Toute l'affaire a ainsi évolué de la façon la plus sale. Les Libanais apportèrent leur soutien au Hezbollah à 80 %, réduisant à néant les progrès enregistrés lors de la révolution du cèdre, et relativisant aussi l'apparence de peuple libanais pacifique. Du côté d'Israël, l'utilisation de bombes à fragmentations, proches des mines antipersonnelles, a montré un côté odieux de la part de forces censées seulement protéger une nation démocratique agressée. Dès lors, tout cela devait prendre fin. Mais autant faire en sorte que tout n'ait pas été vain. Il s'agissait de démanteler la partie armée du Hezbollah, mais en faisant les choses de façon nette et éthique, en toute transparence par des personnes les plus impartiales possibles. D'où le recours au multilatéralisme, à travers les Nations Unies. Dès le départ, le Conseil de Sécurité de l'ONU s'est saisi de la crise. Mais comme d'habitude, les dissensions furent grandes entre les Etats-Unis et la Grande Bretagne d'un côté, la Russie et la Chine de l'autre, et entre les deux le camp de la demi-mesure. Si la crise fut aussi longue, c'est qu'il fut difficile d'arriver à un compromis, qui fut finalement trouvé sur l'application de la résolution 1559, prônant le désarmement du Hezbollah. Pour mettre fin à la crise, un accord a été trouvé sur l'envoi de casques bleus en grand nombre pour faire respecter la fin des hostilités. Ceux-ci, provenant d'Europe et de pays musulmans non situés au Proche Orient, doivent désormais assurer la difficile mission de calmer les choses. L'armée régulière libanaise entrera cette fois en action pour désarmer le Hezbollah, ce qui aurait dut être fait depuis longtemps.
Dernière péripétie, une courte polémique sur le nombre de militaires envoyés par la France. La France, disposant d'un lien fort et ancien avec le Liban, a été l'architecte des négociations. Il eut donc été incompréhensible qu'elle n'assure pas sa part d'interventions. Lorsque 200 Français ont été envoyés, le nombre parut insuffisant pour assurer la mission et entraîner d'autres pays à intervenir.
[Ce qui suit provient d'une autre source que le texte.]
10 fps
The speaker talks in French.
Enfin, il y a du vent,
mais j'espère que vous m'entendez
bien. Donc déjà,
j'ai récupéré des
Un nouveau procès en couardise fut intenté par les médias étrangers à la France, procès d'autant plus injuste que la France était le premier pays à envoyer des forces en urgence pour permettre le retrait des forces israéliennes, juste le temps pour l'ONU de mettre au point un mandat clair et précis au déploiement des troupes de la FINUL élargie. Ce mandat était nécessaire pour connaître le type de troupes à envoyer, et une fois qu'il a été établi, la France a fait le nécessaire en envoyant des troupes et du matériel en force suffisante.
Au final, si tout se passe comme prévu par l'ONU, chacun pourra se réjouir d'une baisse de tension sur ce théâtre. Mais les événements qu'il aura fallu traverser pour y arriver sont de parfaits contre-exemples de méthodes à appliquer. On ne peut malheureusement qu'espérer que les leçons seront retenues pour les inévitables prochaines crises dans cette partie du monde.